» **Task to complete**
A word-for-word copy of the entries is needed, and it should contain no images.

Saved data entries:

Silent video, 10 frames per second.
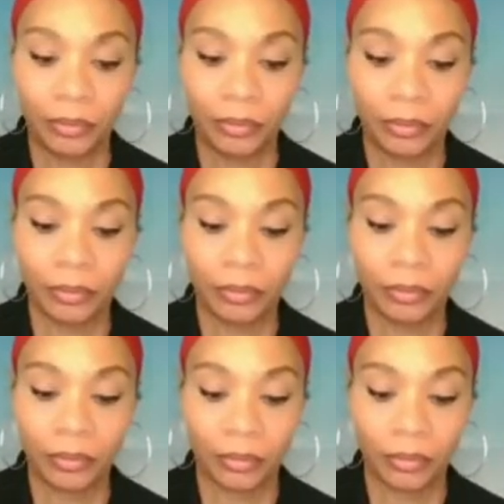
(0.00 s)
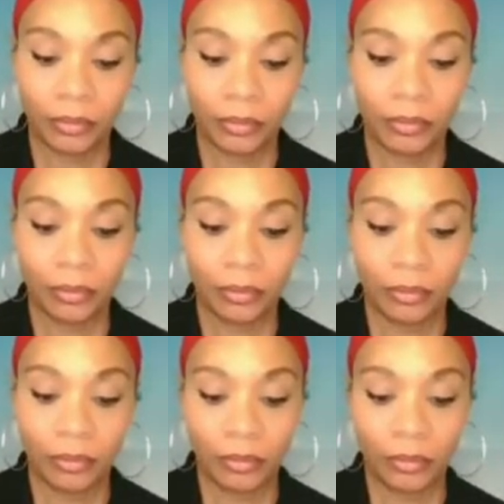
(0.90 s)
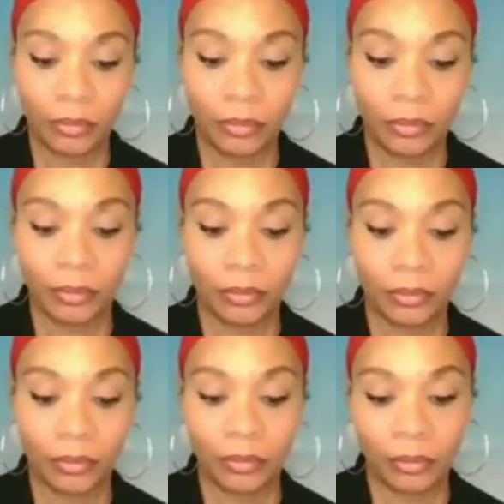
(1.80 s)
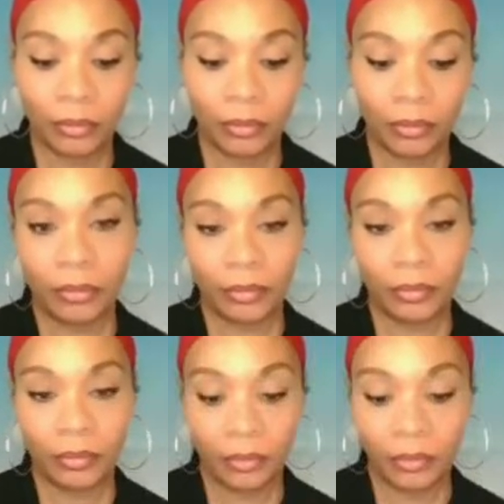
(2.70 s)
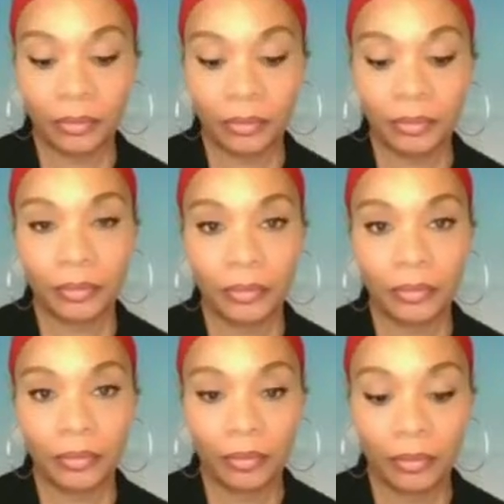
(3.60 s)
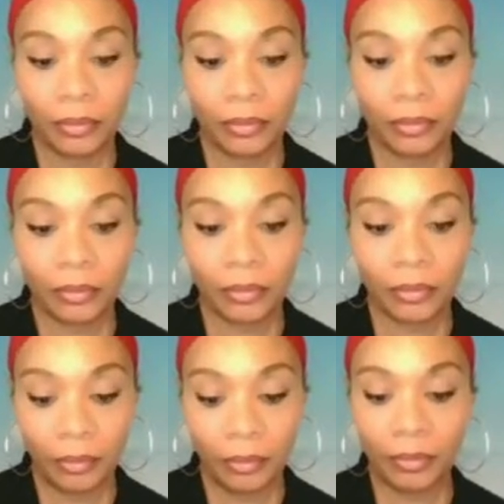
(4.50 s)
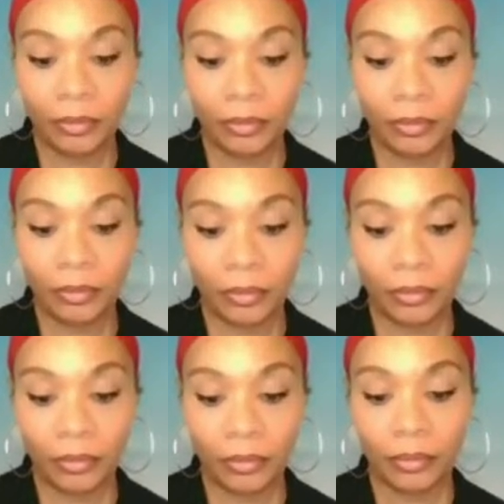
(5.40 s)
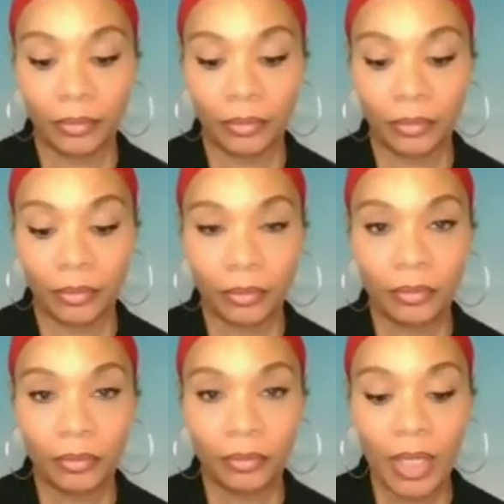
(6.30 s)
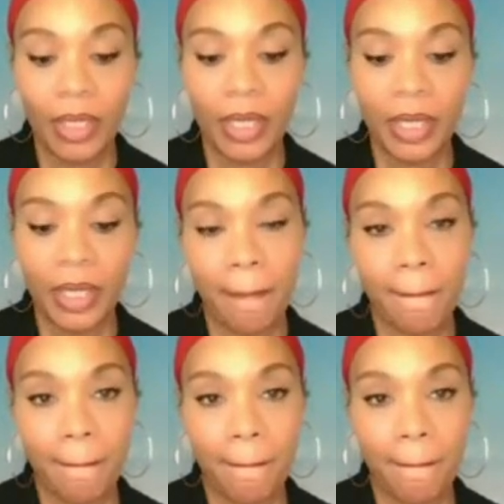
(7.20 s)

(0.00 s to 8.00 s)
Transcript: [no speech]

» **Task output**
Silent video, 10 frames per second.
(0.00 s)
(0.90 s)
(1.80 s)
(2.70 s)
(3.60 s)
(4.50 s)
(5.40 s)
(6.30 s)
(7.20 s)

(0.00 s to 8.00 s)
Transcript: [no speech]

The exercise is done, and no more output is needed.